The costume was not the only lie my clothes told that week. I remember everything I wore. The unfathomable dichotomy between inside and out. That dark brown dress that was meant to accommodate an expanding waistline bought so early in the pregnancy expressed optimism, a ‘to hell with caution and superstition, I did not go through all of this to be cautious and superstitious'. I was wearing my optimism dress leaving the fertility clinic that morning carrying the weight of the world on my shoulders and a huge question mark in my belly.

Can you see the scarf I'm wearing in that photograph? Accessories are for when everything else is fine, for when the basics are taken care of. I was wearing that floral scarf to a work function just two or three days into my brokenness, when nothing was fine, when the normalcy, future, family bliss rug was pulled from underneath me once again, but in the most painful of ways yet.

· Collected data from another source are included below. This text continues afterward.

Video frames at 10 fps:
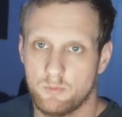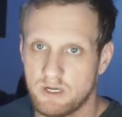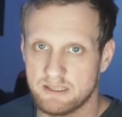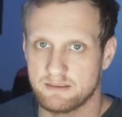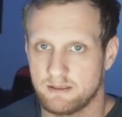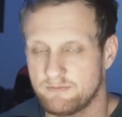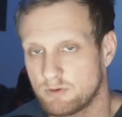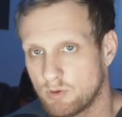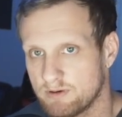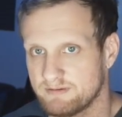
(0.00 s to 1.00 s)
with, of
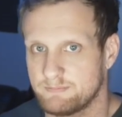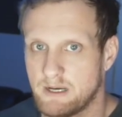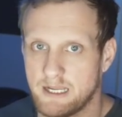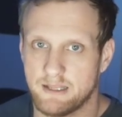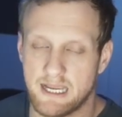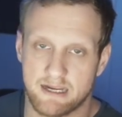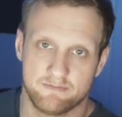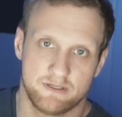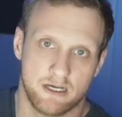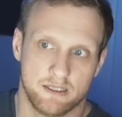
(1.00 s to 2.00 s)
course, my lack
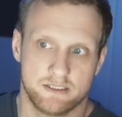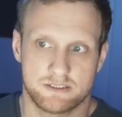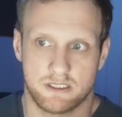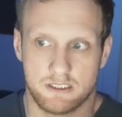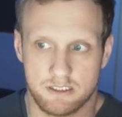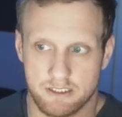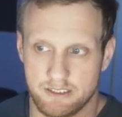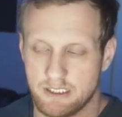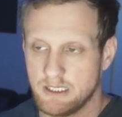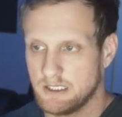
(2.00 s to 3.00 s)
of knowledge on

I was at the fertility clinic in the OR, surrounded by some other women waiting for their IVF treatments. I was wearing a hospital gown and I must have looked just like them, in their hospital gowns of hope, but I was crying incessantly wearing my mourning and defeat. I was waiting for the doctor to perform my procedure and she was an hour late. I wanted to walk away. Broken things can still break some more, I wonder if she knew.

It was the people around me who pulled me out of it. My boss who told me she was still praying for a miracle, when I knew there wasn't one in store for me. Maggie and Kareim whom I've met briefly through work and who came to the work function not knowing I was drowning and said "we're here for you". The caregivers at my son's home daycare who knew about this, my hurt and shame and expressed their hurt for me.

When your outside and inside don't match you've got to let some of the outside in. I believe in clothes, but even more so in people.